A DEPARTMENT STORE was a department store anywhere in the world, and GUM was supposedly Moscow’s counterpart to Macy’s in New York. Theoretically, Ed Foley thought, walking in the main entrance. Just li
ke the Soviet Union was theoretically a voluntary union of republics, and Russia theoretically had a constitution that existed over and above the will of the Communist Party of the Soviet Union. And there was theoretically an Easter Bunny, too, he thought, looking around.
They took the escalator to the second floor—the escalator was of the old sort, with thick wooden runners instead of the metal type which had long since taken over in the West. The fur department was over on the right, toward the back, and, on initial visual inspection, the selection there wasn’t all that shabby.

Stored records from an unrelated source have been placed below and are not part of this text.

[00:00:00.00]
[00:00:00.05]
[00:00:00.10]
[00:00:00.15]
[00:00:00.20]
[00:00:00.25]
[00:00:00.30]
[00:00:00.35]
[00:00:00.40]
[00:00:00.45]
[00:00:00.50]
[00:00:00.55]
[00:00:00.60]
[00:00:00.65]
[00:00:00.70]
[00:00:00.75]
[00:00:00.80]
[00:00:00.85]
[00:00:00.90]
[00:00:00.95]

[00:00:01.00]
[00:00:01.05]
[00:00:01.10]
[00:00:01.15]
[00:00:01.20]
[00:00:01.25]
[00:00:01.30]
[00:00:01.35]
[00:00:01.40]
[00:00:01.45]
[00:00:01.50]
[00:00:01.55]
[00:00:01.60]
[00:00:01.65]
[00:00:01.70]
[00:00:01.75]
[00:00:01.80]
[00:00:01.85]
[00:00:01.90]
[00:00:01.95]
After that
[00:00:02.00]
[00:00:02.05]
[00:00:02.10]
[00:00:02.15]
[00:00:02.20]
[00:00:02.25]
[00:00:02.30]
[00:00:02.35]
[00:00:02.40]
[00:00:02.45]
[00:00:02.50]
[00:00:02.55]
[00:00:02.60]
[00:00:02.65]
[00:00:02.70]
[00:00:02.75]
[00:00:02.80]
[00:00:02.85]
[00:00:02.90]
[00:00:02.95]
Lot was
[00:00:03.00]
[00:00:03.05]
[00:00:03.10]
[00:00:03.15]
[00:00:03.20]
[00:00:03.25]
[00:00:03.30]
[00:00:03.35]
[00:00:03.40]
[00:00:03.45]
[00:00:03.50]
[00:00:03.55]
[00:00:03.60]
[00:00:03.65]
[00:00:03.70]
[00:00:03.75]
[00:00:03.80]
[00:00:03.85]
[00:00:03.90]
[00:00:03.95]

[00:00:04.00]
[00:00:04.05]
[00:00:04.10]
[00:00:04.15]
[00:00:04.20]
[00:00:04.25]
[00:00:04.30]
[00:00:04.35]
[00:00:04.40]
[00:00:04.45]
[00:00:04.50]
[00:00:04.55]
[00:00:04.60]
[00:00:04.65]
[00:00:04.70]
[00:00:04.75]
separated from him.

Best of all, so was Ivan, wearing the same clothes that he’d worn on the metro. Maybe his best suit? Foley wondered. If so, he’d better get his ass to a Western country as soon as possible.

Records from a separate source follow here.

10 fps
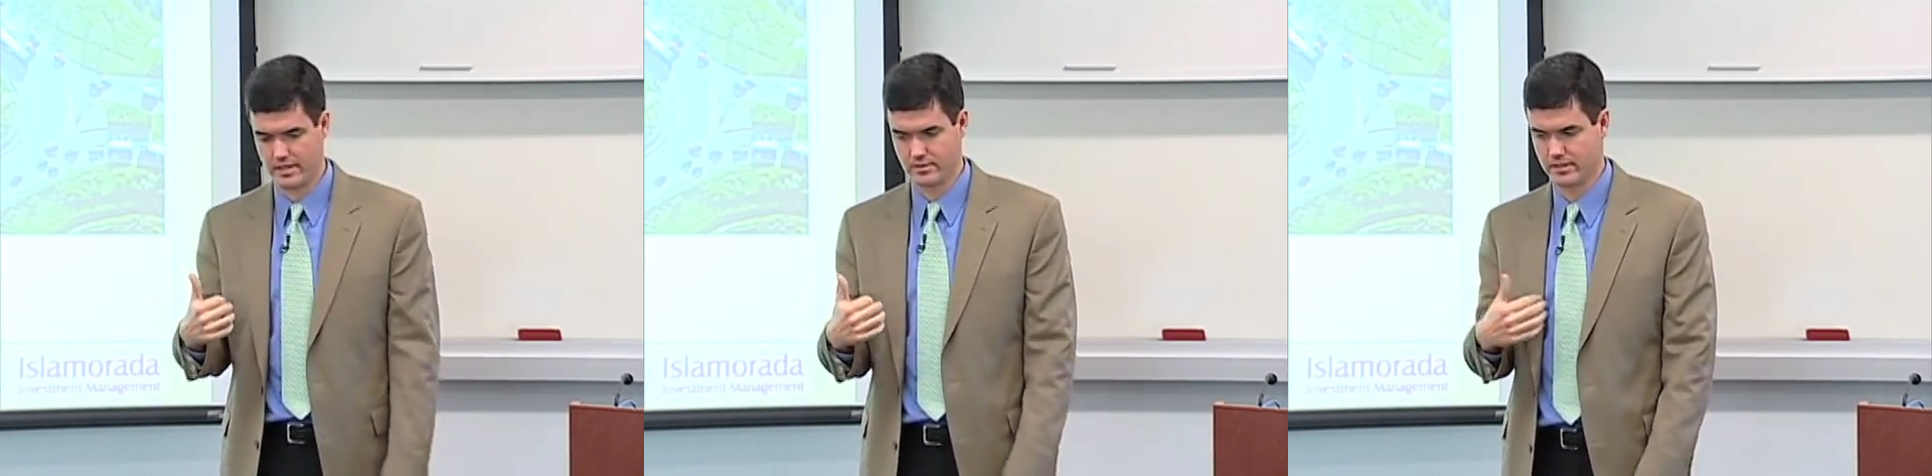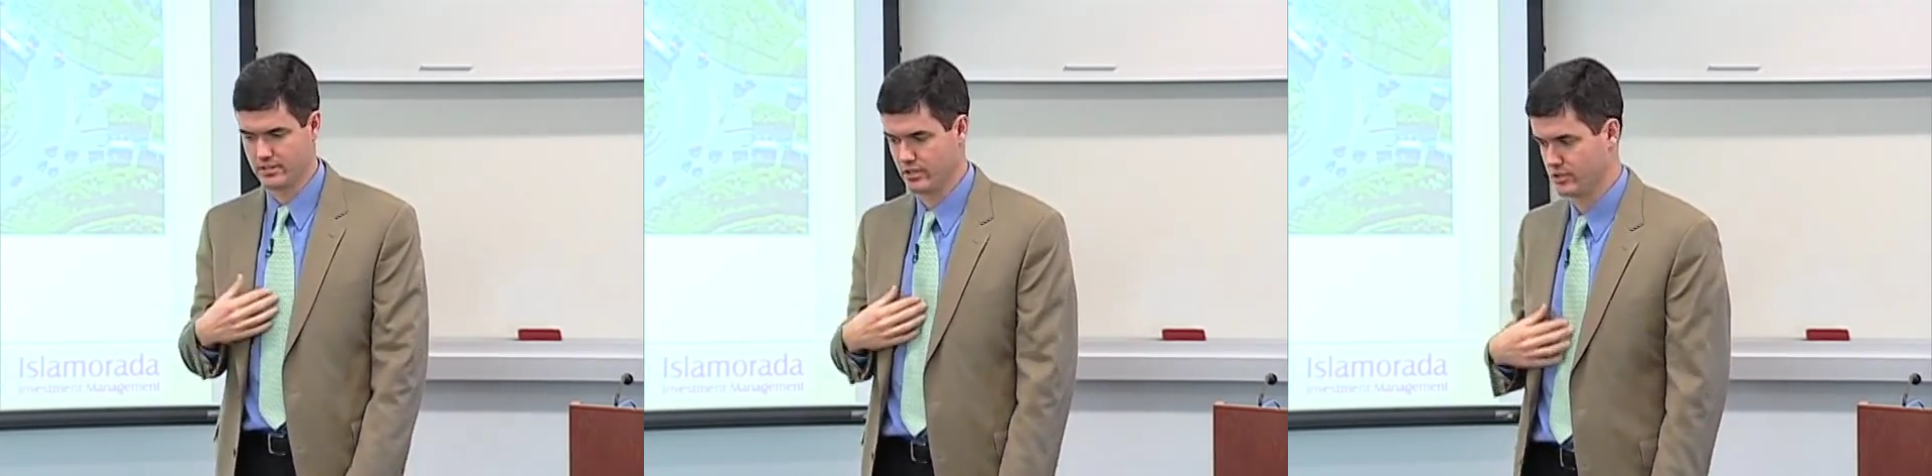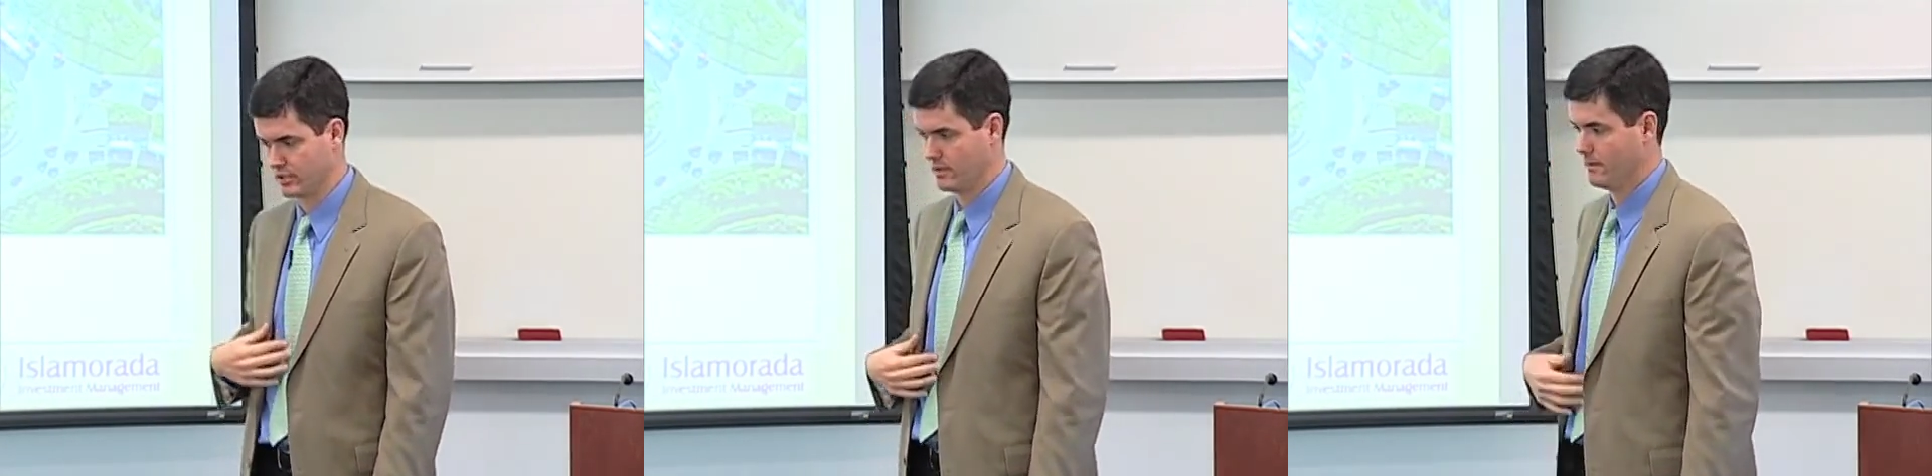manager a dozen
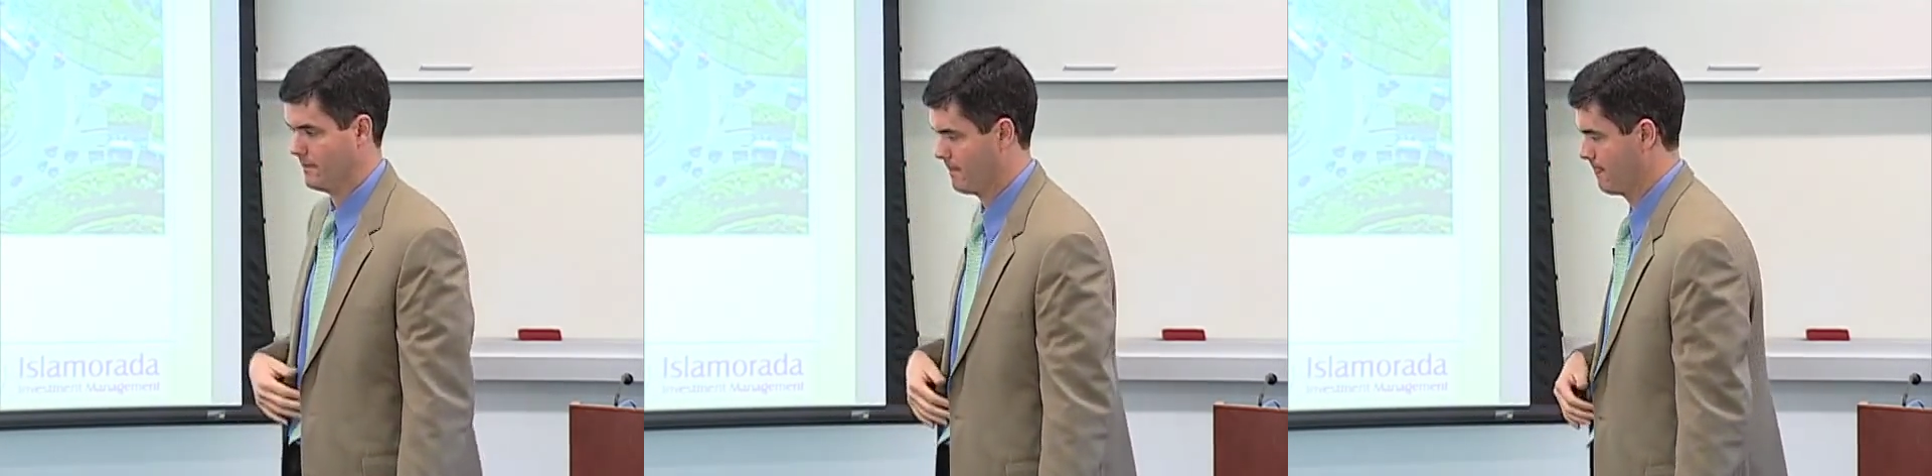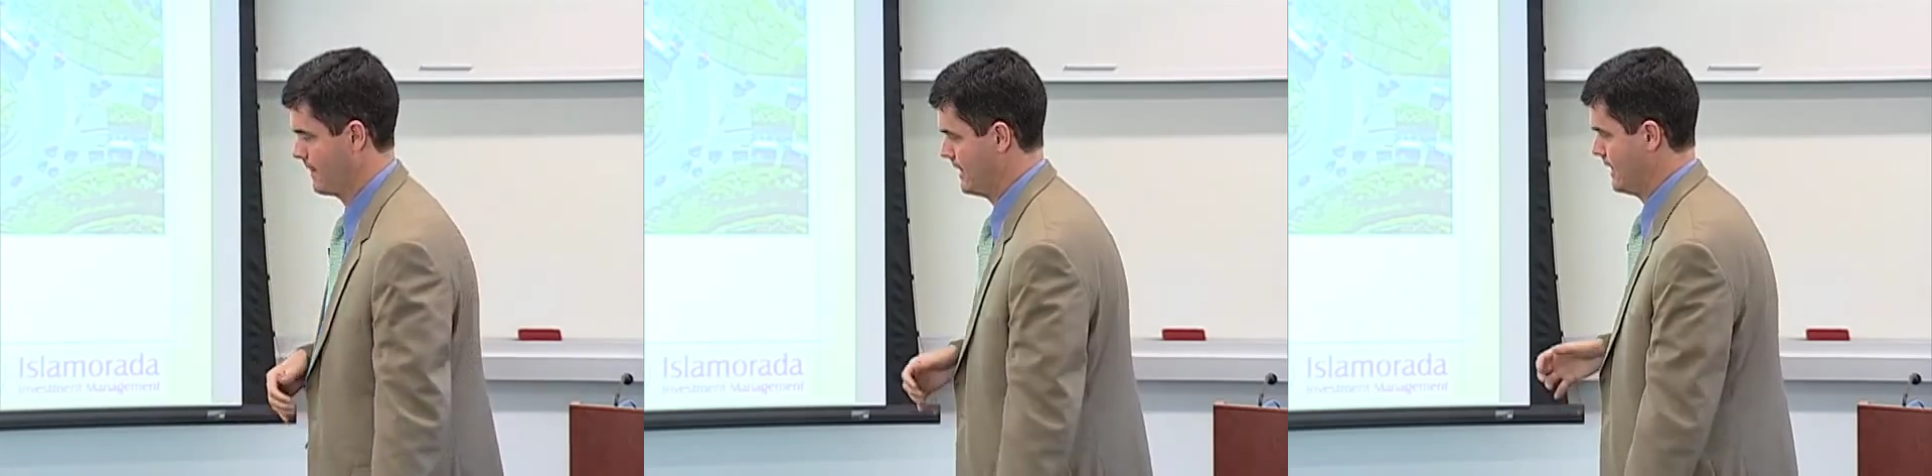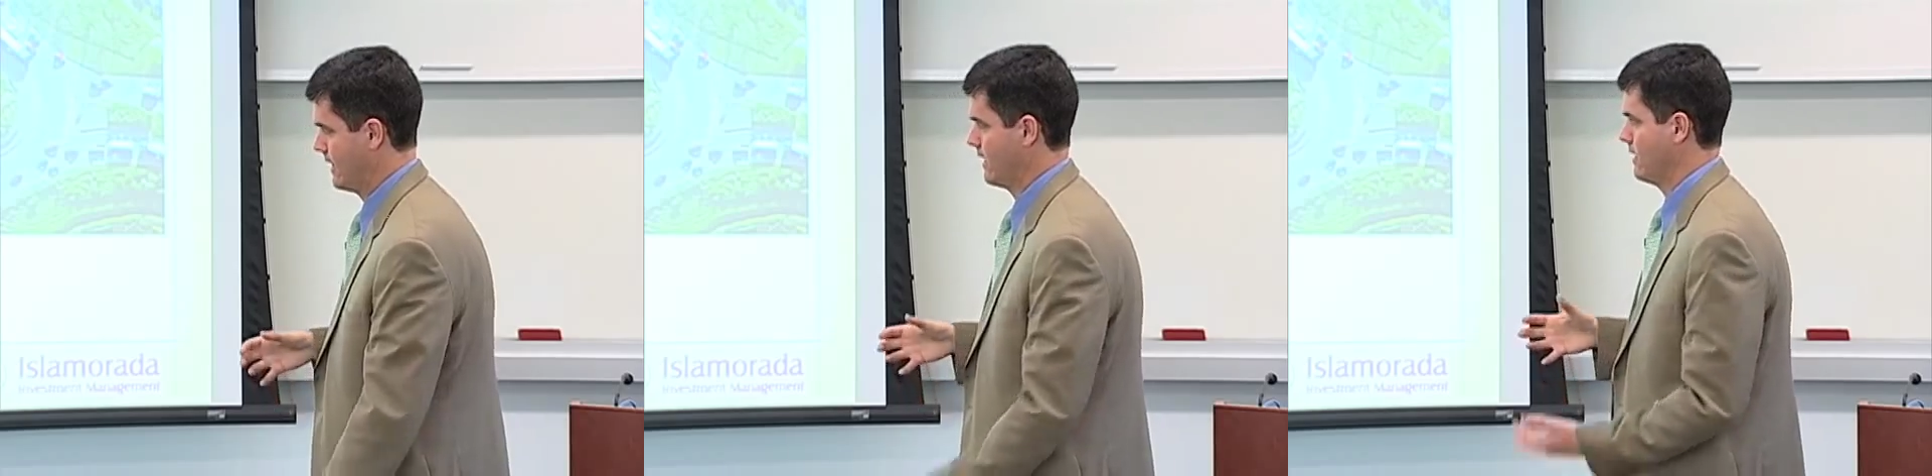years ago,
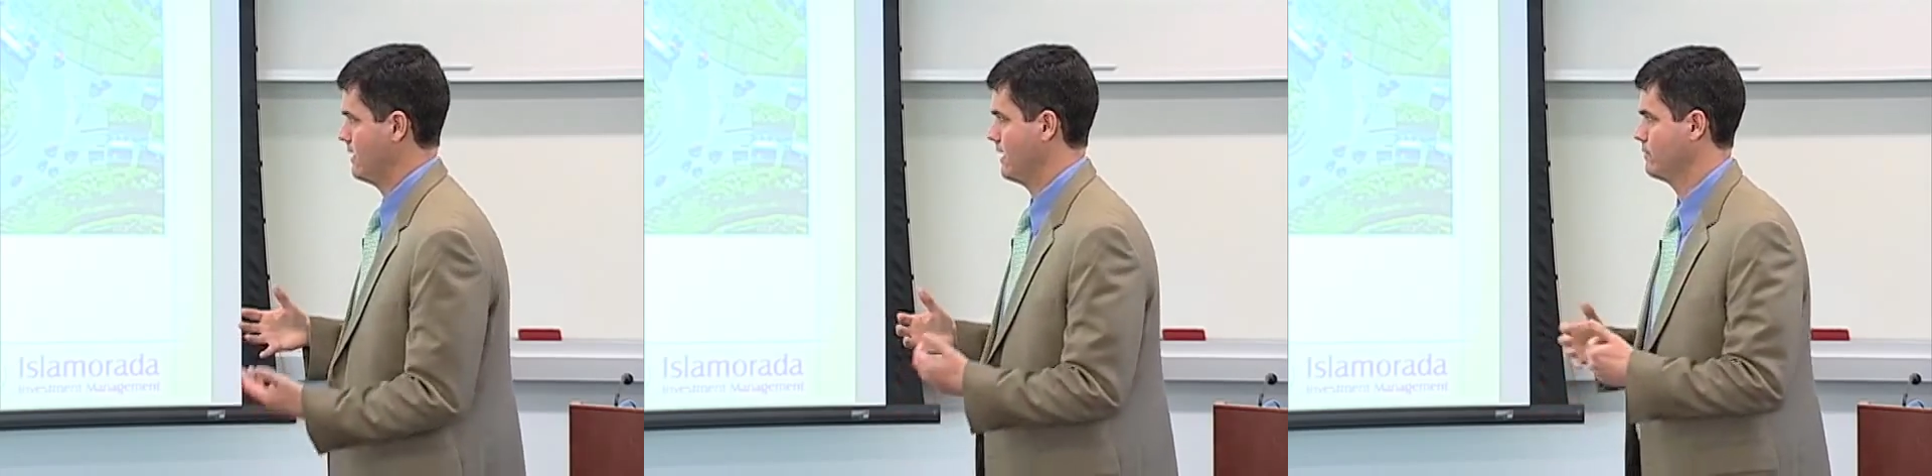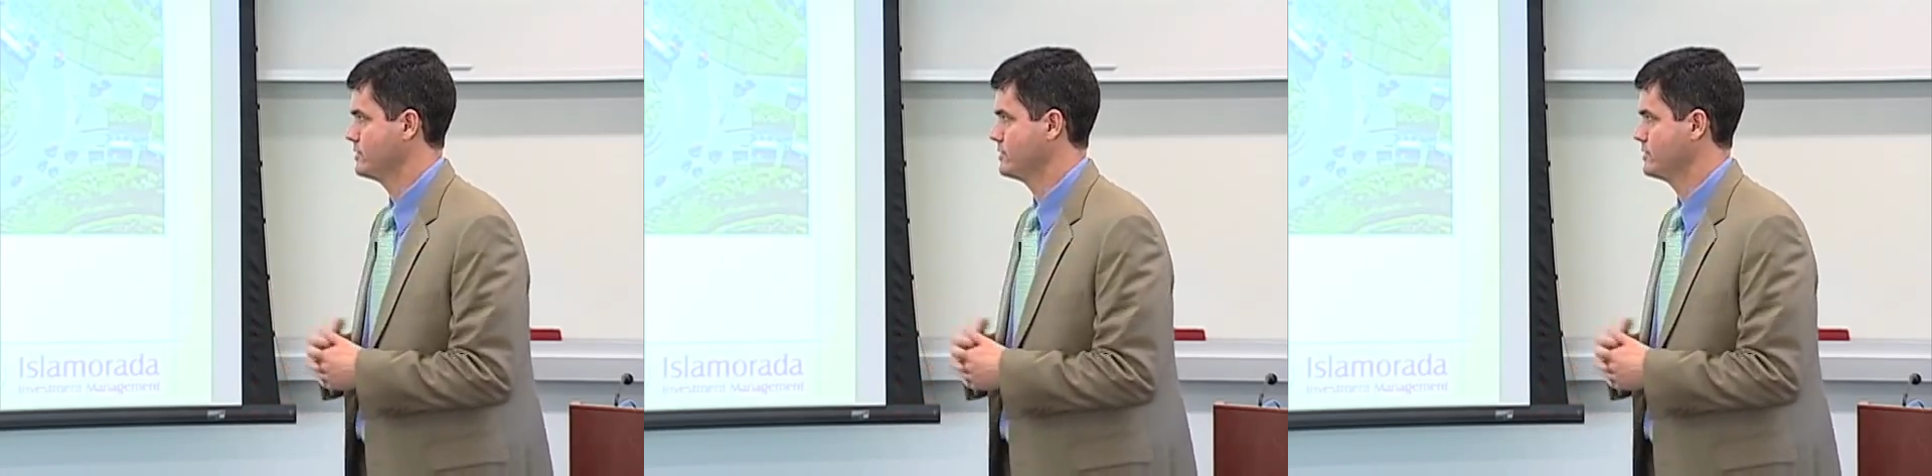it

Other than the at-best-mediocre quality of the goods here, a department store was a department store, though here the departments were semi-independent shops. But their Ivan was smart. He’d suggested a meet in a part of the place where there would certainly be high-quality goods. For millennia, Russia had been a place of cold winters, a place where even the elephants had needed fur coats, and since 25 percent of the human blood supply goes to the brain, men needed hats. The decent fur hats were called shapkas, roughly tubular fur head coverings that had little in the way of precise shape, but did serve to keep the brain from freezing. The really good ones were made out of muskrat—mink and sable went only to the most expensive specialty stores, and those were mainly limited to well-to-do women, the wives and/or mistresses of Party bosses. But the noble muskrat, a swamp creature that smelled—well, the smell was taken out of the skin somehow, lest the wearer of the hat be mistaken for a tidal wetland garbage dump—had very fine fur or hair or whatever it was, and was a good insulator. So, fine, a rat with a high R rating. But that wasn’t the important part, was it?
Ed and Mary Pat could also communicate with their eyes, though the bandwidth was pretty narrow. The time of day helped. The winter hats had just been stocked in the store, and the fall weather didn’t have people racing to buy new ones yet. There was just one guy in a brown jacket, and Mary Pat moved in that direction, after shooing her husband away, as though to buy him something as a semi-surprise.